- **Information provided**:
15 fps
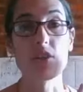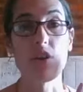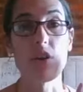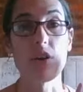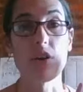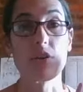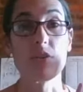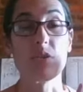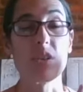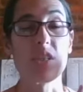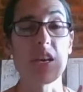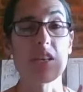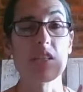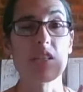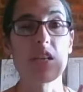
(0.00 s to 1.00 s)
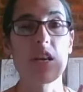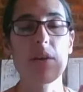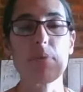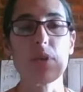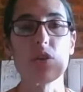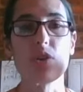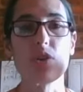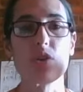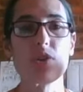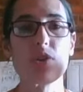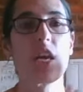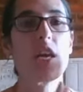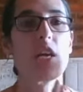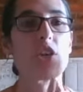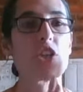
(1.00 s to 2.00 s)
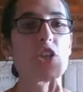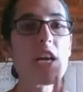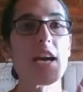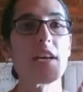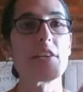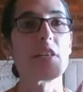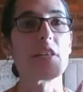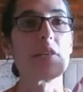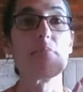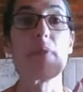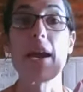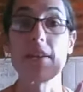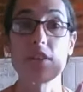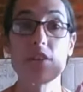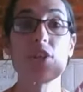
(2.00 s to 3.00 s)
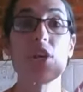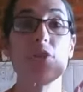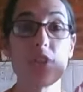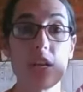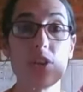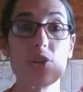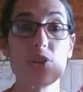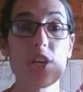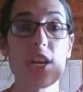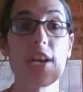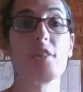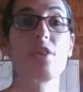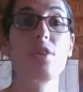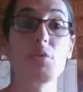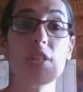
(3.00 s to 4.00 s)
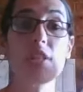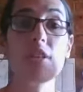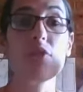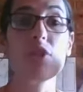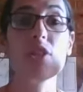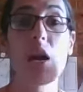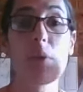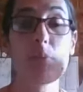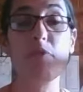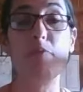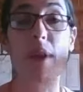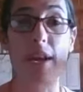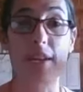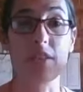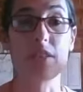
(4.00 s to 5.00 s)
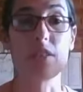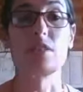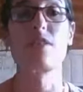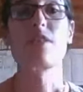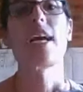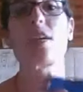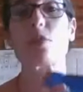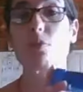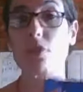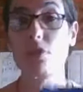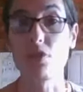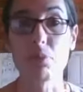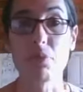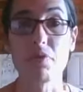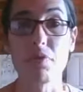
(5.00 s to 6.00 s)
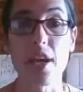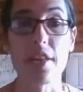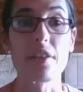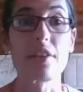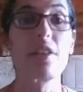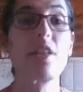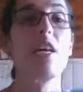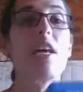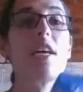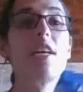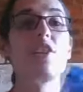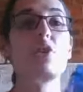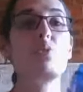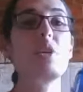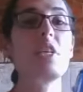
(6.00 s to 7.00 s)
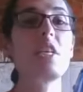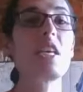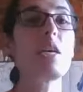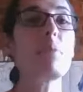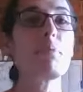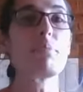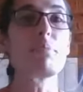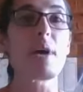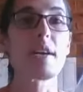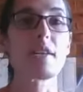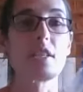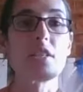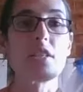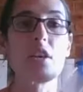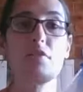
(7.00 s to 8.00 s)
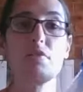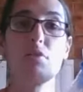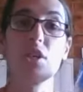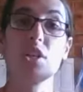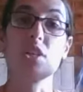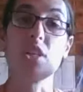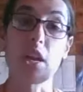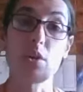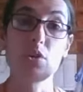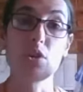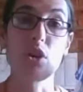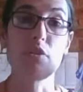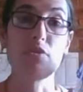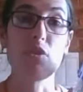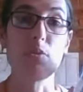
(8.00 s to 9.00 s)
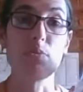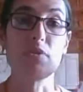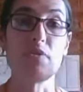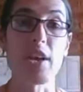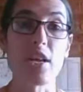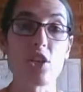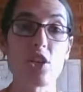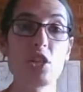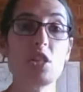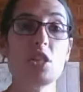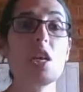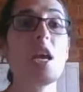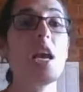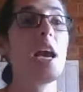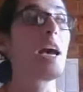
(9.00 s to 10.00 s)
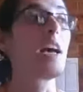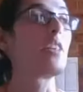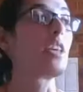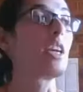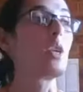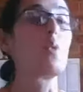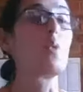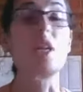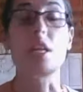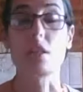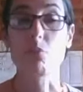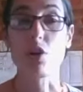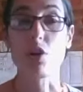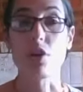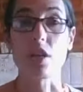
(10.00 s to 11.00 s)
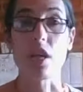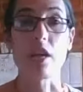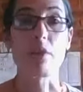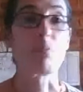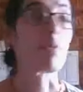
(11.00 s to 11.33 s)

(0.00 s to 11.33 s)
go yesterday because she had a mantis hotel. She had 3 different types of mantises stacked one on top of the other. So we keep bugs in here for a day or so for observation, and then we let them go again,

- **Problem details**:
The records above are to be set down exactly as written, with no images.

- **Your response**:
15 fps
(0.00 s to 1.00 s)
(1.00 s to 2.00 s)
(2.00 s to 3.00 s)
(3.00 s to 4.00 s)
(4.00 s to 5.00 s)
(5.00 s to 6.00 s)
(6.00 s to 7.00 s)
(7.00 s to 8.00 s)
(8.00 s to 9.00 s)
(9.00 s to 10.00 s)
(10.00 s to 11.00 s)
(11.00 s to 11.33 s)

(0.00 s to 11.33 s)
go yesterday because she had a mantis hotel. She had 3 different types of mantises stacked one on top of the other. So we keep bugs in here for a day or so for observation, and then we let them go again,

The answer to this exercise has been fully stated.